**What is needed**: Would you return each entry exactly as written, omitting any pictures?

Stored items:
========================================================================

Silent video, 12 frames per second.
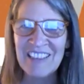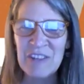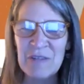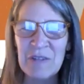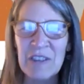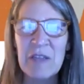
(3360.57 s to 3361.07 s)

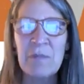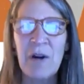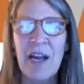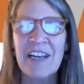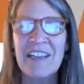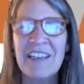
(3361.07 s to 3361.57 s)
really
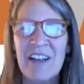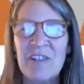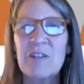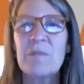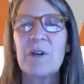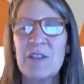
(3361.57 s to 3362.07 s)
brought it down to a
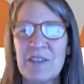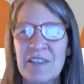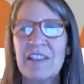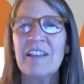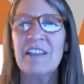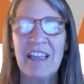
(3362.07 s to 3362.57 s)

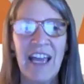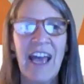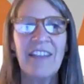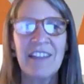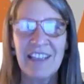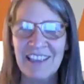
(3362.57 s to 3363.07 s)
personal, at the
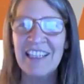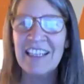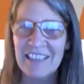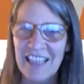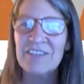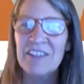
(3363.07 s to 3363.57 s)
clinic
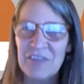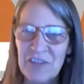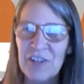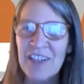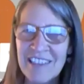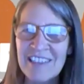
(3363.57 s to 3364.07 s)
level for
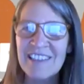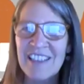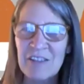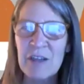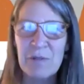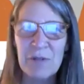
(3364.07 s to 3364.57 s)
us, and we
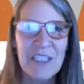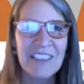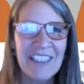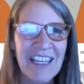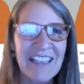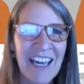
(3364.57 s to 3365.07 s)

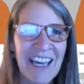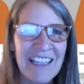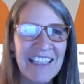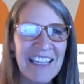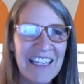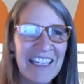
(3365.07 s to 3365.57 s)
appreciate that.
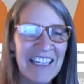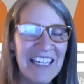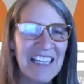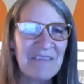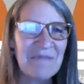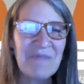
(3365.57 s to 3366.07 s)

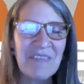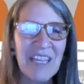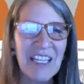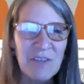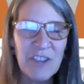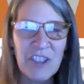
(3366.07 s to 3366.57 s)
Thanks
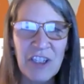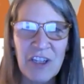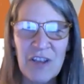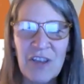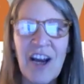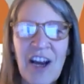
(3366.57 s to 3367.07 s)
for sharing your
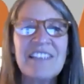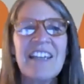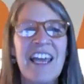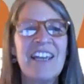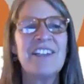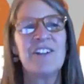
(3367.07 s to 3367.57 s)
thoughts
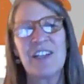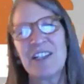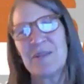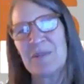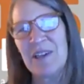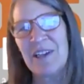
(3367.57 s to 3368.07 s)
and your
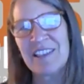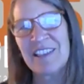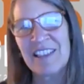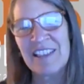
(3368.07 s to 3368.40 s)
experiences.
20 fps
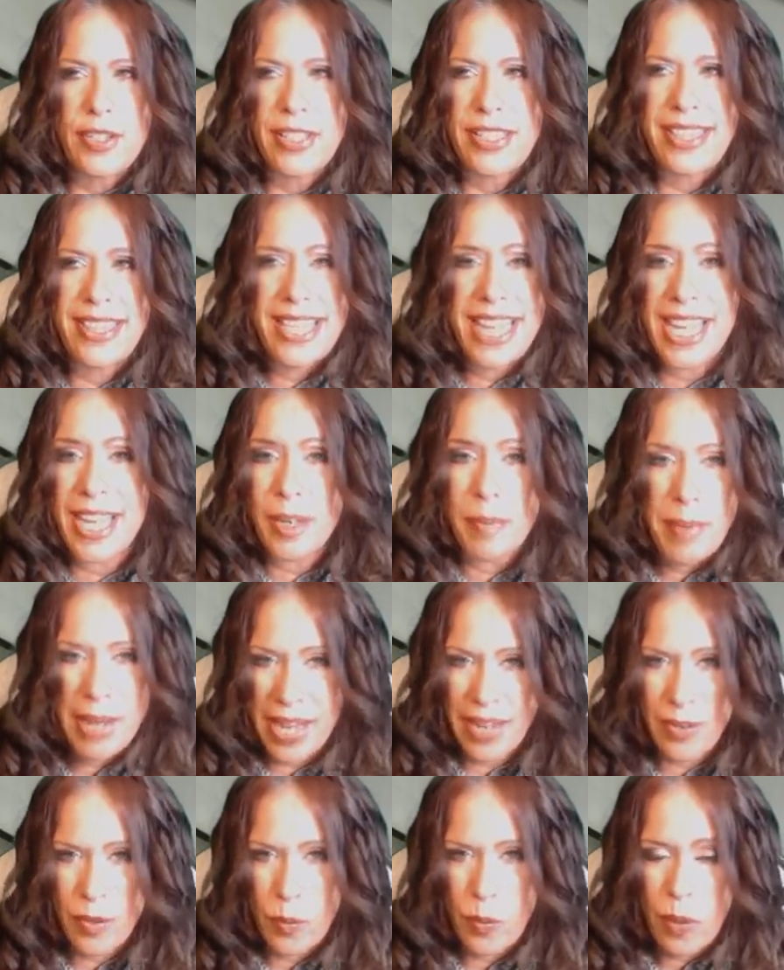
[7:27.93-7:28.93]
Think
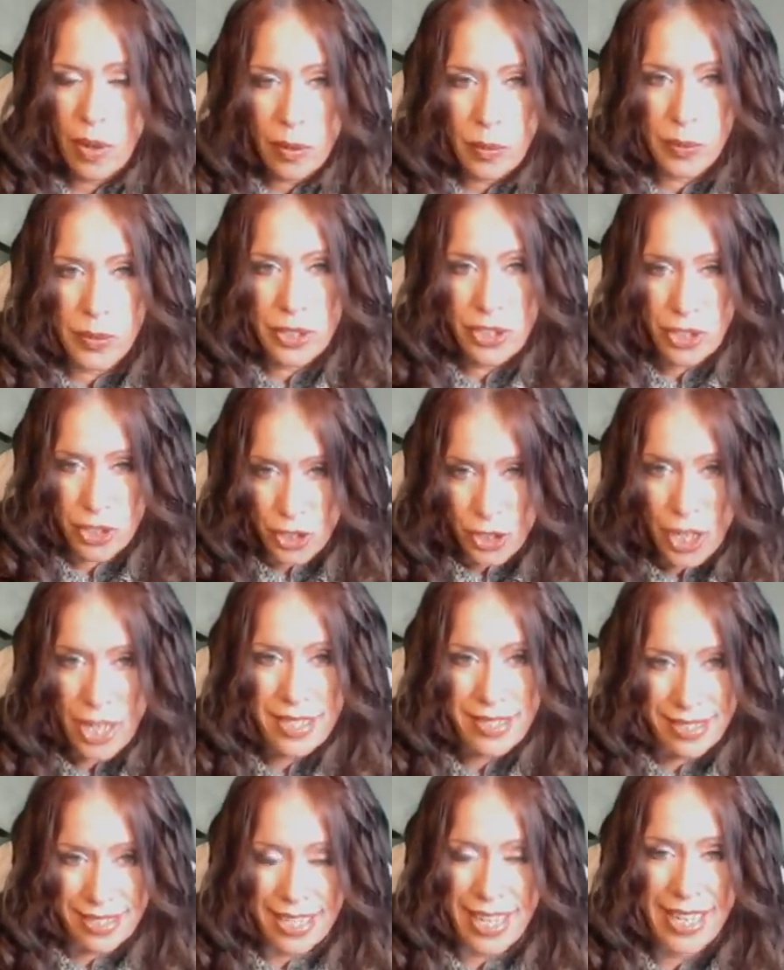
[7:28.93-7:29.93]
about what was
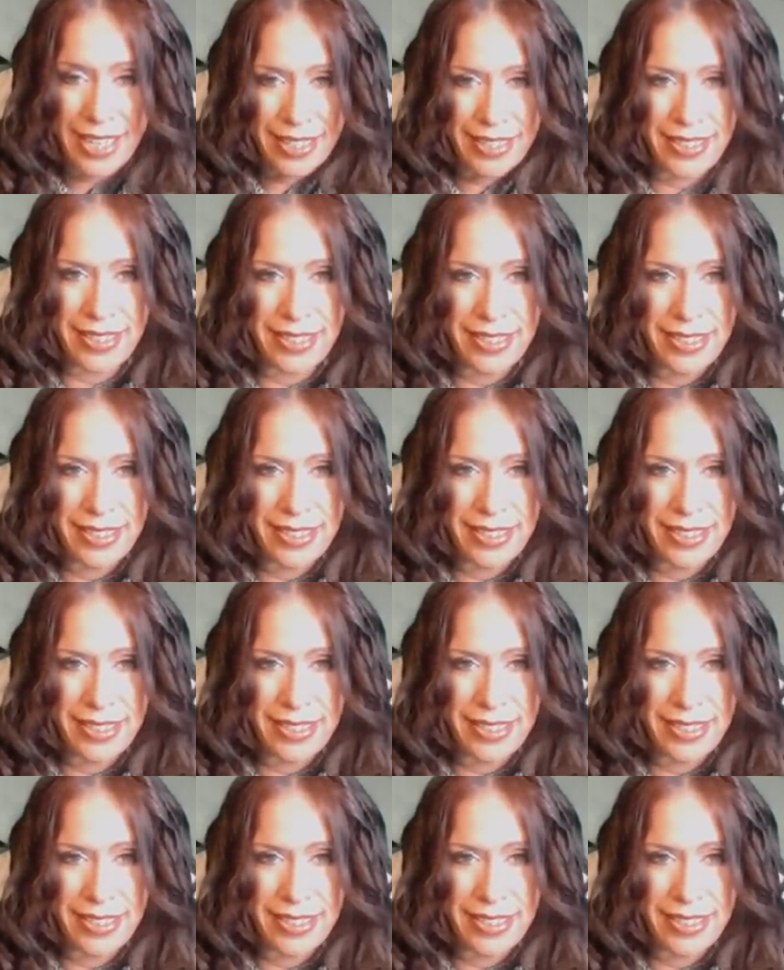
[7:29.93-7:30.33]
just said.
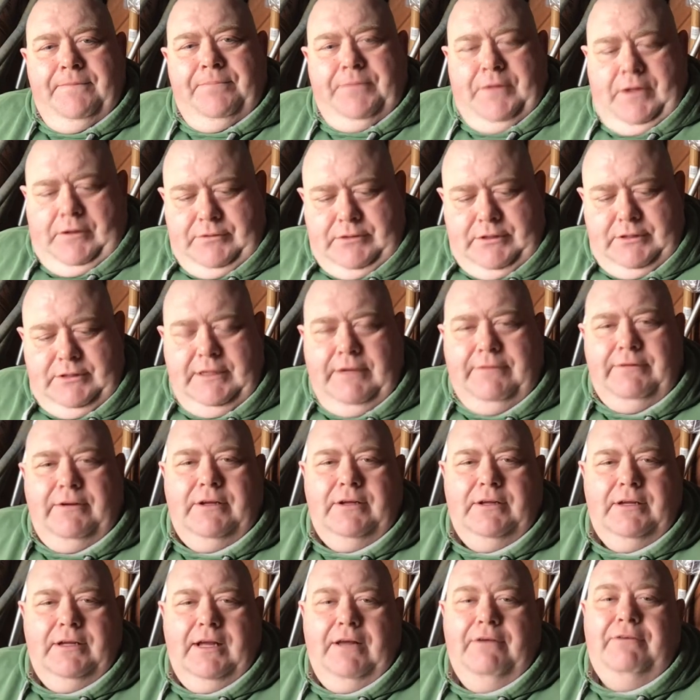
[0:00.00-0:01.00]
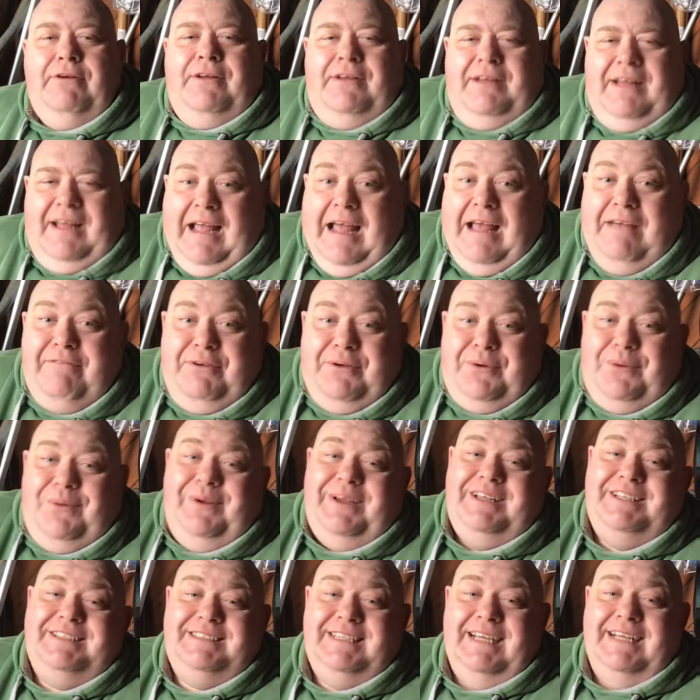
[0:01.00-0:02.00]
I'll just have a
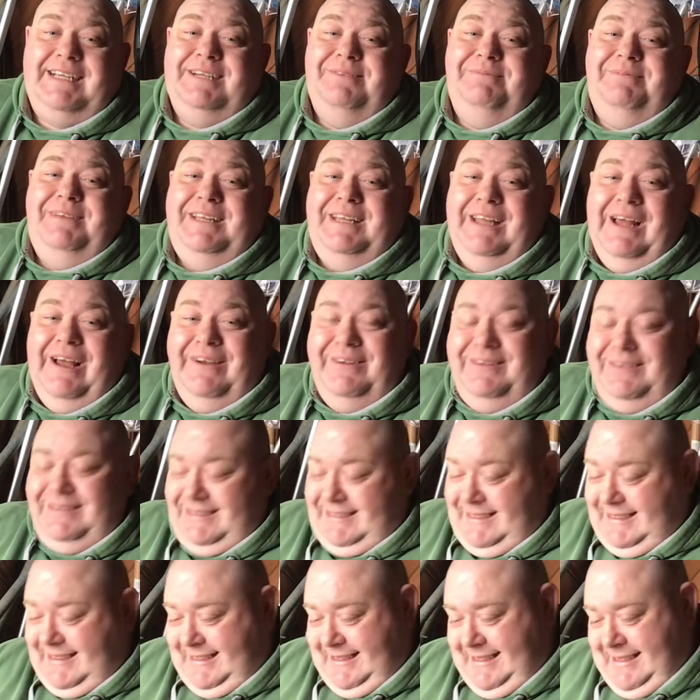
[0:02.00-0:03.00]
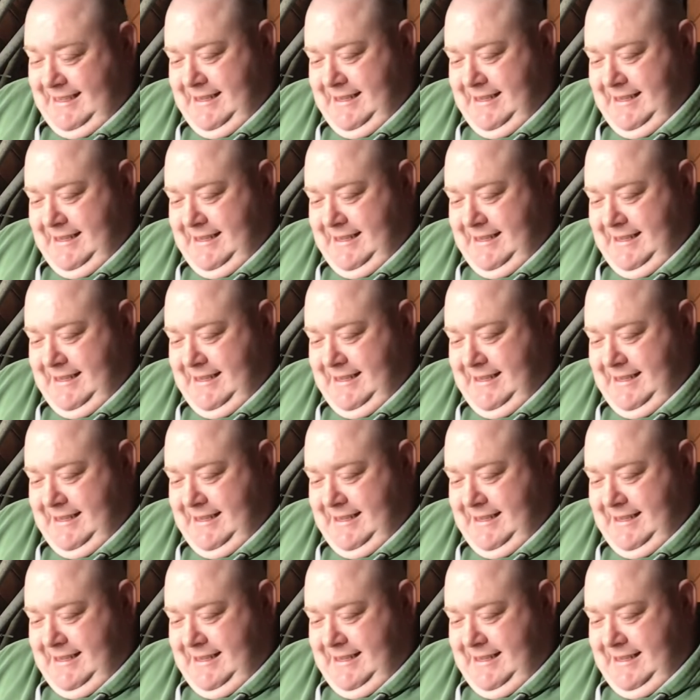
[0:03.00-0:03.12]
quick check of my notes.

========================================================================

**Solution for this problem**:
Silent video, 12 frames per second.
(3360.57 s to 3361.07 s)

(3361.07 s to 3361.57 s)
really
(3361.57 s to 3362.07 s)
brought it down to a
(3362.07 s to 3362.57 s)

(3362.57 s to 3363.07 s)
personal, at the
(3363.07 s to 3363.57 s)
clinic
(3363.57 s to 3364.07 s)
level for
(3364.07 s to 3364.57 s)
us, and we
(3364.57 s to 3365.07 s)

(3365.07 s to 3365.57 s)
appreciate that.
(3365.57 s to 3366.07 s)

(3366.07 s to 3366.57 s)
Thanks
(3366.57 s to 3367.07 s)
for sharing your
(3367.07 s to 3367.57 s)
thoughts
(3367.57 s to 3368.07 s)
and your
(3368.07 s to 3368.40 s)
experiences.
20 fps
[7:27.93-7:28.93]
Think
[7:28.93-7:29.93]
about what was
[7:29.93-7:30.33]
just said.
[0:00.00-0:01.00]
[0:01.00-0:02.00]
I'll just have a
[0:02.00-0:03.00]
[0:03.00-0:03.12]
quick check of my notes.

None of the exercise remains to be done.